Malocclusions can be observed at different stages of occlusion development because of genetic and environmental etiologic factors. In this context, childhood is the most active occlusal and facial development stage, with changes in dentitions, facial growth, and dimensional alterations of the dental arches. Most interceptive orthodontic procedures are performed in this stage.

The prevalence of malocclusion in the primary dentition is considered high, ^, and the transition to permanent dentition should be monitored during the mixed dentition stage to determine the need and opportunity for orthodontic treatment. At this stage, preventive and interceptive orthodontics can minimize esthetic, social, and psychological impacts, in addition to improving the quality of life of children.

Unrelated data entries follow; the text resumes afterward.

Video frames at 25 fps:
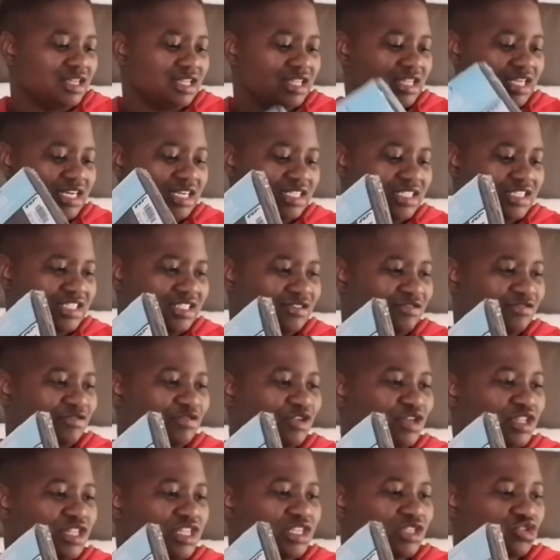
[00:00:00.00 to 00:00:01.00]
The reason
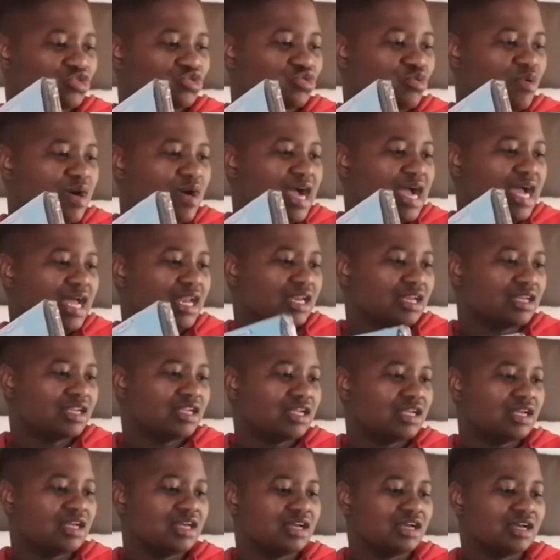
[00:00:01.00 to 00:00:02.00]
for this one
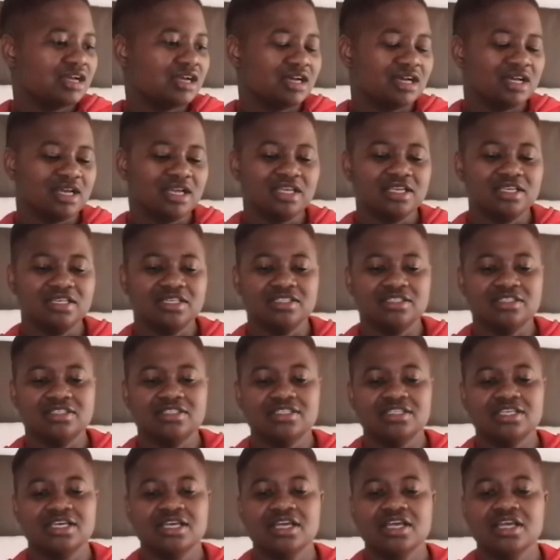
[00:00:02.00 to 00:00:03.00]

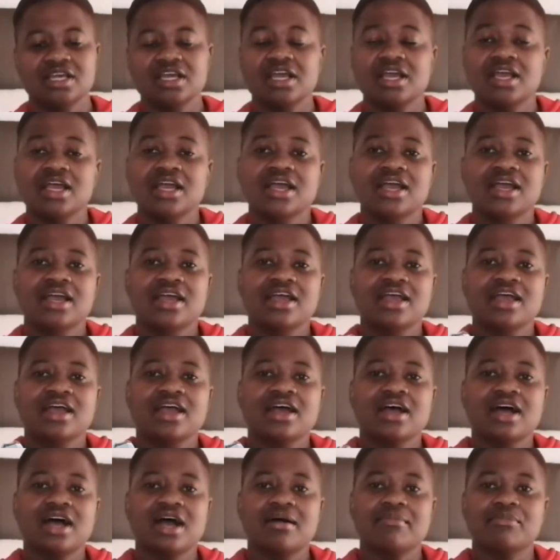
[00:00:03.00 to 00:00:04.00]
is
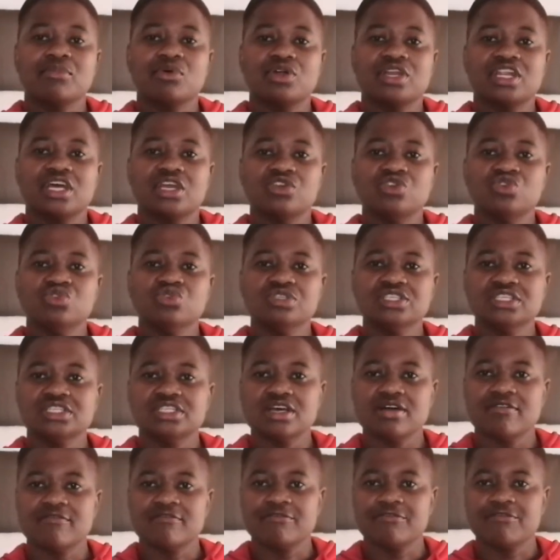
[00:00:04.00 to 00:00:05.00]
I'm gonna use
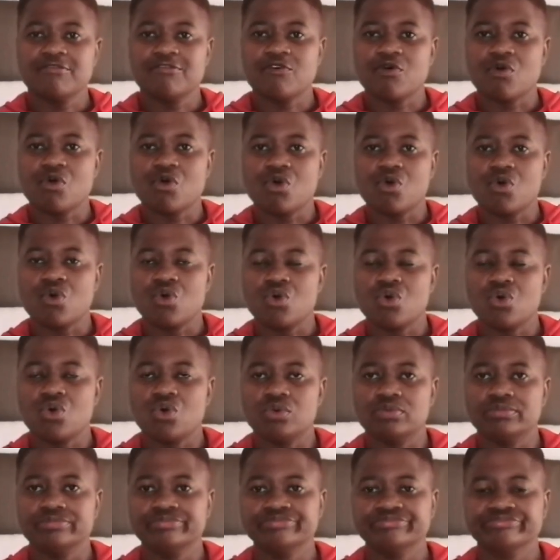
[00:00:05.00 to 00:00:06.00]
them for
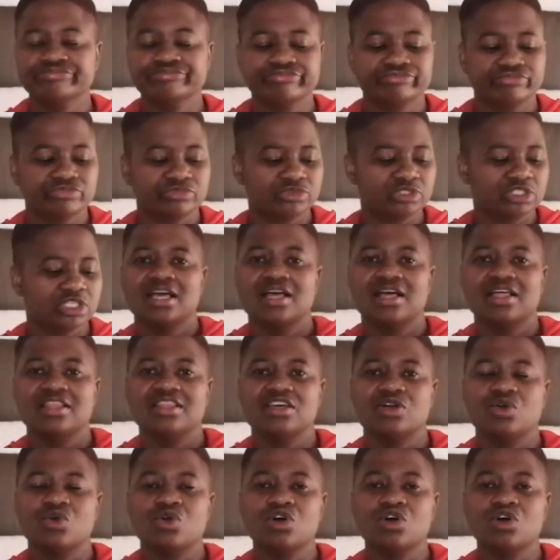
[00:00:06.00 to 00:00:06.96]
the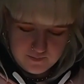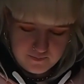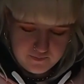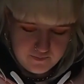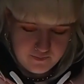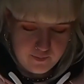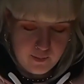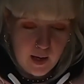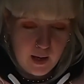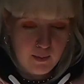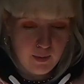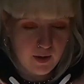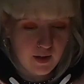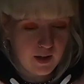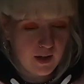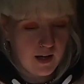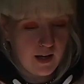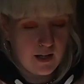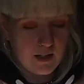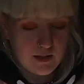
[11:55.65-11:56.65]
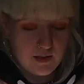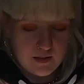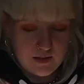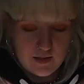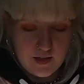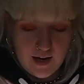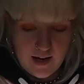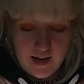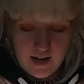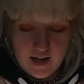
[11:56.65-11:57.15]
Maybe it's
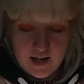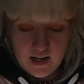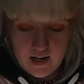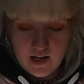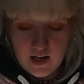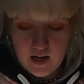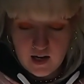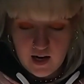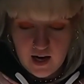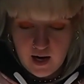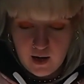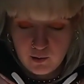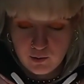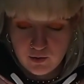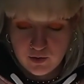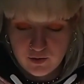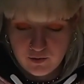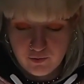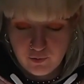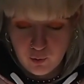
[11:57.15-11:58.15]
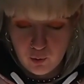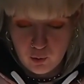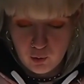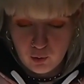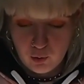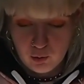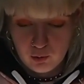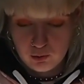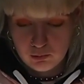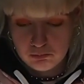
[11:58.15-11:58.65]
a house
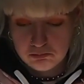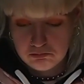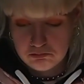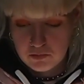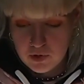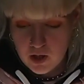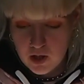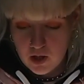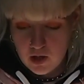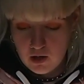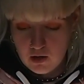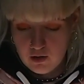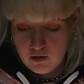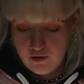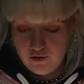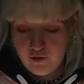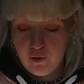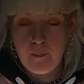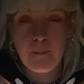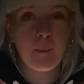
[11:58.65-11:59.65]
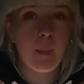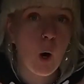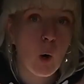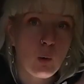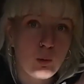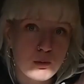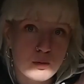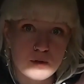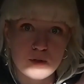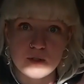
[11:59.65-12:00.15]
for
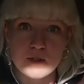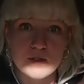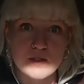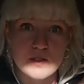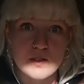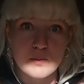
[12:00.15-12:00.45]
moles,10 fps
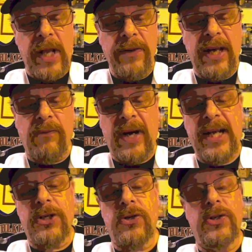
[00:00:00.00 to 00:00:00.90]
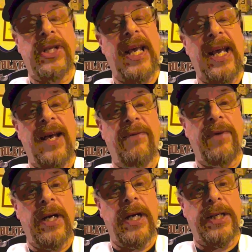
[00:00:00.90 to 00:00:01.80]
the Rangers have
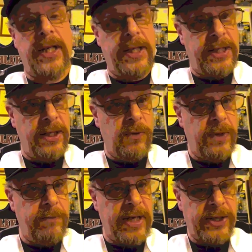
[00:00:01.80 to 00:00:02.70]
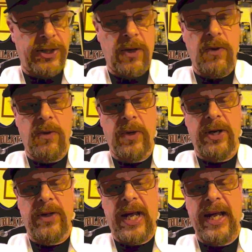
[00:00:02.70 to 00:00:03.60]
uh, done a deal with Minnesota
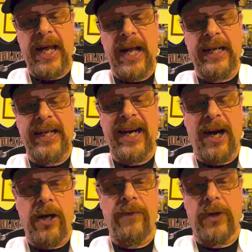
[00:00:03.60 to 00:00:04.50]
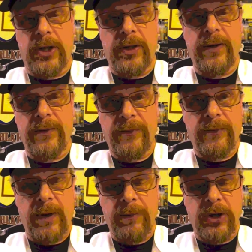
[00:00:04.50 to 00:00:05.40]
where they get Garver
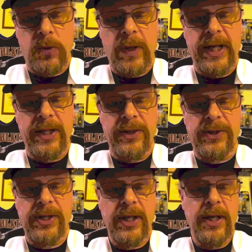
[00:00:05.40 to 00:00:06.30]
from the TwinsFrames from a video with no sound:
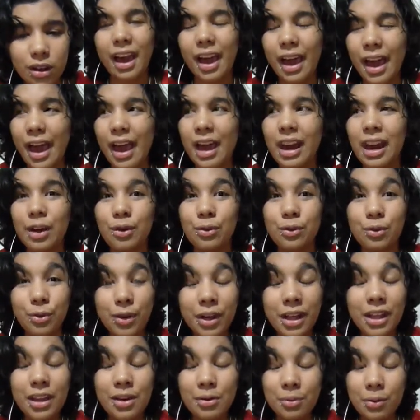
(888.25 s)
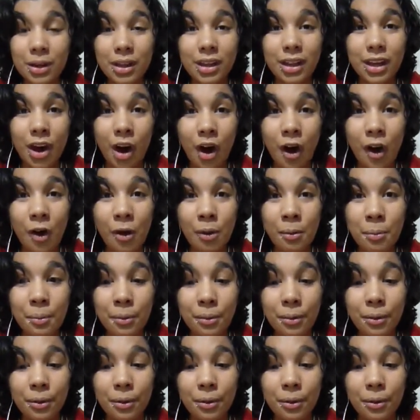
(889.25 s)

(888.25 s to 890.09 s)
And I really, really hope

Most studies have used frequency distribution and association analyses to present data on malocclusion in children and factors that can influence occlusal changes. No studies have analyzed occlusion using methods, such as Bayesian analysis, that consider the scenario in which malocclusion appears because of its multifactorial etiology. Bayesian analysis facilitates decision-making by directly calculating the probability of various hypotheses or scenarios using the available information about that change. In addition, it allows for more robust estimates in situations with minimal data—a difficulty found in the analysis of longitudinal data because of sample loss over time. ^, ^, This study is the first to use Bayesian analysis to determine the probability of developing malocclusion in childhood.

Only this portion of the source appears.